Though he’s more secure in his new home, it is isolated and located miles from the Pennridge FISH Food Pantry. Before Devlin stepped into his life, Gaskin would walk more than 10 miles a day, heading from Perkasie to Souderton in search of work.
He was diagnosed with schizophrenia at age 9 and has often found his disability can be a barrier in searching for jobs. He takes his medication, which silences the voices in his head. He’s grateful for Laura and Tom Devlin, who understand him and whom he now considers good friends.
“Laura is a good friend,” said Gaskin, standing outside of Perkasie Pizza. “Tears come to my eyes. God blessed me. To help a person out with schizophrenia … I prayed to God. Thank you so much.”
Tom Devlin said Gaskin’s story raises awareness of needs in the community that often “don’t come to light.” With the lack of transportation in rural areas, people who can’t drive struggle to find jobs. “Hopefully this will make a change, and we can do more to offer transportation for more people who need it,” said Tom Devlin.

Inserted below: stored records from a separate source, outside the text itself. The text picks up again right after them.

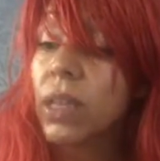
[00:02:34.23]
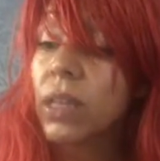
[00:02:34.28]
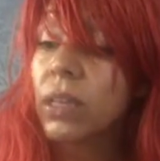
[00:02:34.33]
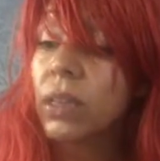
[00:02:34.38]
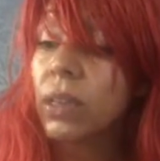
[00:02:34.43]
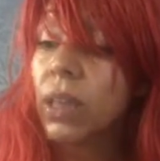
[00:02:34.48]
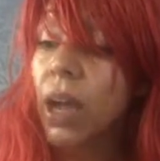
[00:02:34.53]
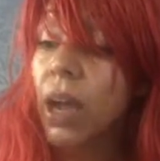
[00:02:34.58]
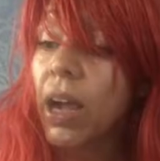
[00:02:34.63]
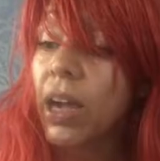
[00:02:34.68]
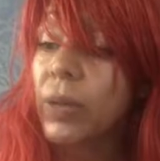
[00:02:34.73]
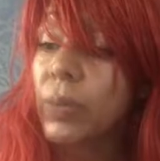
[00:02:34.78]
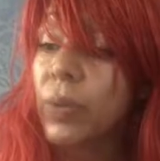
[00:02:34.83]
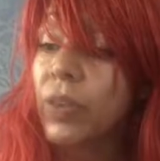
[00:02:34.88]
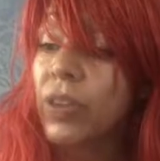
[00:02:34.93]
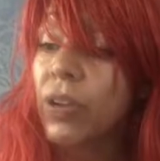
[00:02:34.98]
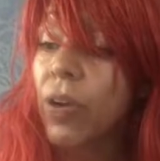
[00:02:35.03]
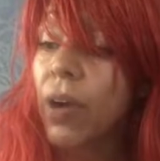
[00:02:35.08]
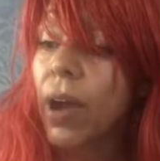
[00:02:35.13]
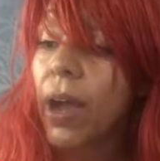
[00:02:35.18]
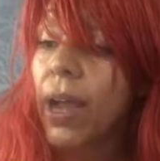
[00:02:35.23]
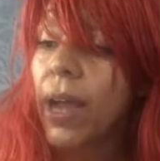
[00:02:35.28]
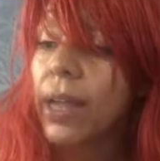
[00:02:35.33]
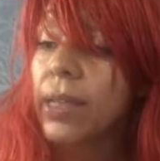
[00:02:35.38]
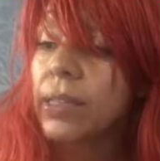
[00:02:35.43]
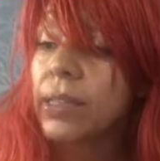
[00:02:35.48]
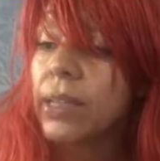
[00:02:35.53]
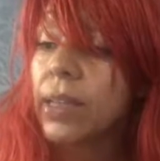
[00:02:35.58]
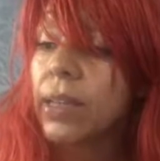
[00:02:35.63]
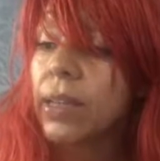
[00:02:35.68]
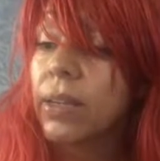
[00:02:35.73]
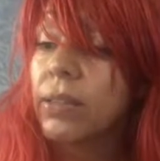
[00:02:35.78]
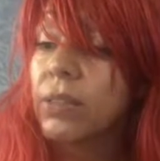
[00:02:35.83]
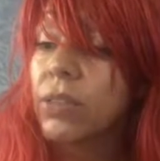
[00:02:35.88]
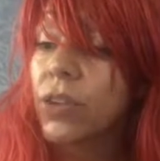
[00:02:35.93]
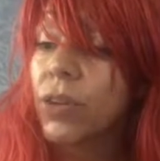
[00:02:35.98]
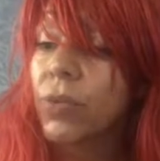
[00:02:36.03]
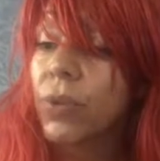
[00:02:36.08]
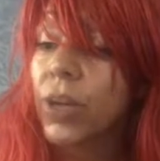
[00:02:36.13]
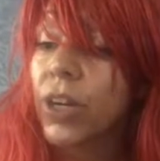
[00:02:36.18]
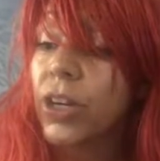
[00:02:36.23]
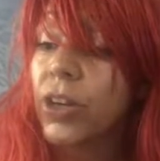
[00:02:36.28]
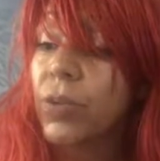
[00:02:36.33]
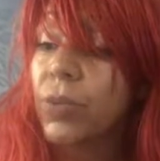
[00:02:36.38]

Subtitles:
in line with their high ideals and are ready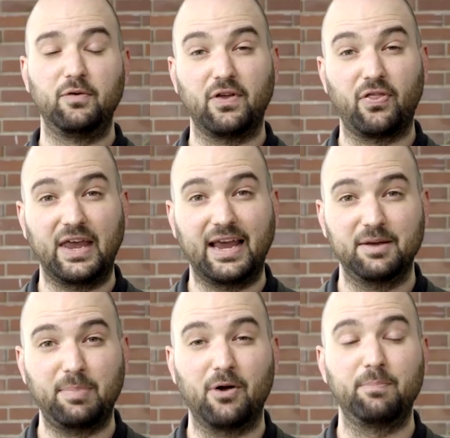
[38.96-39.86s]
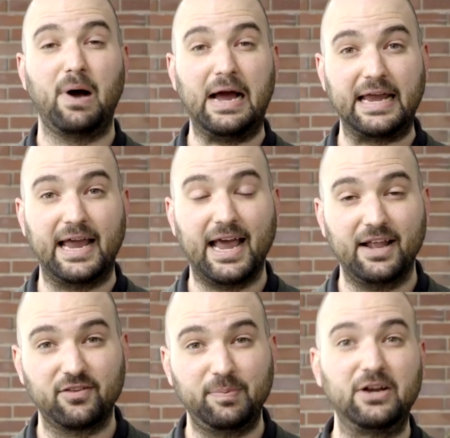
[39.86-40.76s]
if you're thinking about buying a
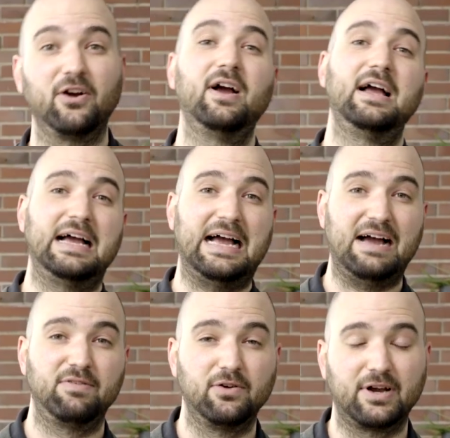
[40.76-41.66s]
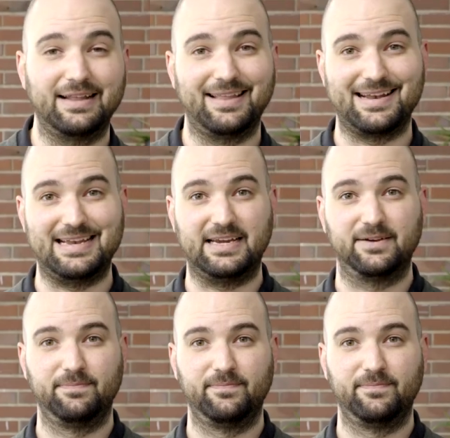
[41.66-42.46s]
HEDD speaker, have a look at that link.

Laura Devlin reached out to Gaskin because she admired his resilience in seeking work. Devlin now knows Gaskin’s boss, Nolbin Cordero, who owns Perkasie Pizza. Between the both of them, they work to get him home safely at night.
Looking at both of them one day, Gaskin said:
“I have good people in my life helping me out. It’s a real blessing from heaven.”
Devlin said she feels just as blessed as he does.
“There are so many people with disabilities and they still deserve a place to work,” she said. “John won my heart over the fact that he’s such a nice guy. John makes you grateful for life.”